La verità sulla bistecca frollata da 180 euro al chilo: il blind test rivela tutto

La verità sulla bistecca frollata da 180 euro al chilo: il blind test rivela tutto

La verità sulla bistecca frollata da 180 euro al chilo: il blind test rivela tutto

Matteo Rigamonti

Gennaio 30, 2026

Roma, 30 gennaio 2026 – In un settore che sembra tenere botta a crisi e mode passeggere, il mercato della carne bovina in Italia continua a girare su numeri da capogiro: secondo le ultime stime, il valore alla produzione supera i 12,8 miliardi di euro. Ma dietro l’aumento del segmento ‘Premium’, dove razze selezionate e frollature lunghe fanno schizzare i prezzi fino a 180 euro al chilo, si nasconde un dubbio che fa discutere esperti e appassionati: davvero la carne diventa migliore più a lungo si lascia frollare?

Il mito della frollatura estrema messo alla prova

Negli ultimi anni il fenomeno del ‘dry aging’ prolungato ha conquistato le steakhouse di Milano, Firenze e Roma. Qui si vedono bistecche maturate oltre i 120 giorni esposte come trofei. L’Efsa, l’Autorità europea per la sicurezza alimentare, ha fatto sapere che se si controllano bene ventilazione e umidità, la carne frollata oltre i 45 giorni è sicura come quella fresca. Ma proprio mentre il mercato va a caccia di record sempre più lunghi, una “operazione verità” partita da Roma sta rimescolando le carte.

Il test alla cieca di Ornelli Black Angus

A lanciare la sfida è stato Nicola Ornelli, proprietario della steakhouse ‘Ornelli Black Angus’. Ha deciso di mettere alla prova il dogma del “più tempo, meglio è” con un doppio blind test. “Volevamo capire se davvero la carne migliorasse all’infinito”, racconta Ornelli. Al primo giro hanno partecipato nomi noti del settore: con lui, si sono seduti al tavolo Gianfranco Lo Cascio, Stefano Di Donna (Passatempo BBQ) e Michele Ruschioni (Braciamiancora).

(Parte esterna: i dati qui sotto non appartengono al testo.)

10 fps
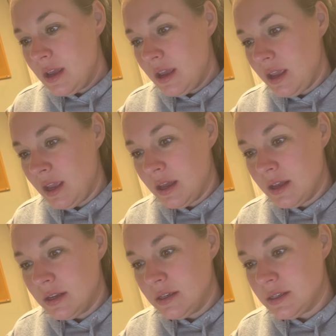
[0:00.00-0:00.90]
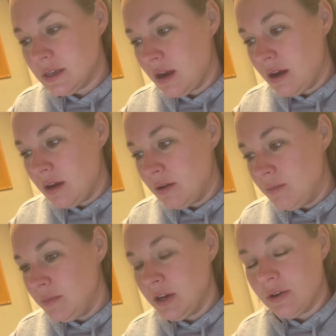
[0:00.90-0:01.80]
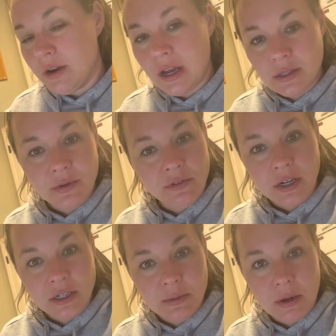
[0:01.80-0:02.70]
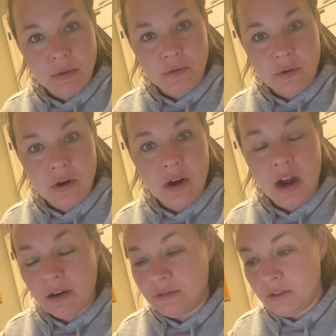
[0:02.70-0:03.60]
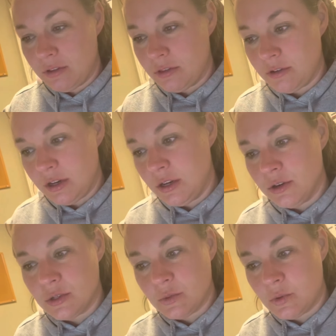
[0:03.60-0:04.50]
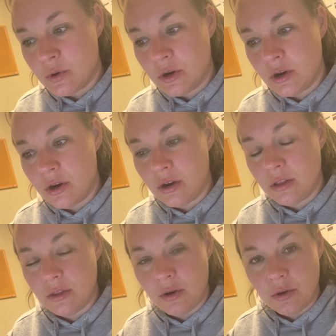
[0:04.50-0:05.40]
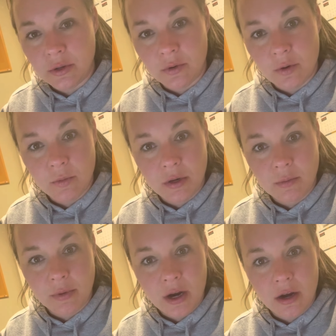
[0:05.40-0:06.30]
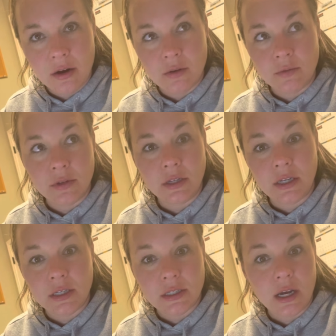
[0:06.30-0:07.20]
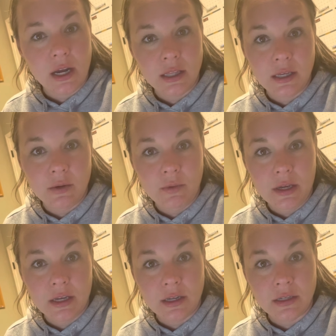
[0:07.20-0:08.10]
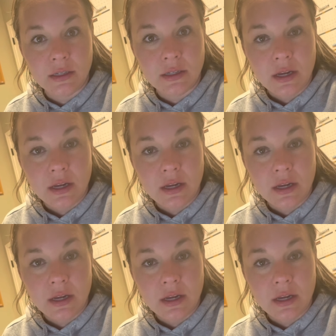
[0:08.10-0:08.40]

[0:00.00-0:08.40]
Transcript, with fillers: And, uh, you know, as we've talked about before, after the 30 Years' War, the Holy Roman Empire really is highly weakened.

Hanno assaggiato tre T-bone identiche, frollate per 30, 60 e 90 giorni, senza sapere quanto erano state lasciate a riposare.

Il verdetto? “La bistecca a 90 giorni ha perso contro quella di 60”, ammette Ornelli. “Quella a 60 giorni era più equilibrata, umida e con una consistenza perfetta”. Un risultato che ha sorpreso anche i tecnici: nessuno ha puntato sull’estremismo.

I consumatori dicono la loro: meglio la via di mezzo

Nel secondo test sono stati chiamati i consumatori. Quaranta appassionati hanno assaggiato 120 bistecche valutandole su sette criteri: aroma, succulenza, tenerezza, persistenza. I numeri parlano chiaro: la bistecca a 60 giorni ha raccolto 500 punti, mentre quella a 90 si è fermata a 413,5, risultando meno tenera e meno succosa. “La frollatura estrema è stata smascherata”, riassume Ornelli. “Oltre un certo limite la carne perde profumo e umidità, e diventa più simile a un salume che a una bistecca”.

Gli esperti: “Non c’è una regola fissa per tutti”

Sul tema interviene anche Michele Ruschioni, fondatore di Braciamiancora e autore di un manuale sulla frollatura. “Non è vero che più frolli, più la carne è buona”, spiega. “Dipende da tanti fattori: razza, taglio, condizioni di maturazione”. Ruschioni sottolinea che molte ricerche indicano tra i 60 e i 90 giorni il punto migliore per tenerezza e sapore. “Se mi chiedi se la carne frollata più a lungo è sempre più buona, ti dico: dipende. La frollatura rende più tenera, ma solo fino a un certo punto”.

Prezzi alle stelle: tra costi e marketing

Il prezzo delle bistecche frollate – in certi casi sopra i 150 euro al chilo – si spiega anche con i costi di produzione. “Un lombo da 100 kg dopo mesi di frollatura può scendere a 80 kg”, ricorda Ruschioni. “La perdita d’acqua è normale”. A questo si aggiungono le spese per celle particolari, energia e l’esperienza degli addetti. “Il tempo ha un prezzo”, conclude Ruschioni, paragonando il processo a quello del parmigiano o dell’aceto balsamico.

Il futuro della carne ‘premium’: scienza contro marketing

La discussione sulla frollatura della carne è destinata a continuare. Da un lato il mercato premia l’esclusività e la storia del tempo estremo, dall’altro i test dicono che oltre una certa soglia la qualità non aumenta – anzi, rischia di peggiorare. “Serve più chiarezza”, riflette Ornelli. “E forse meno marketing”. Nel frattempo, resta una certezza: in cucina, come spesso succede, alla fine decide sempre il palato.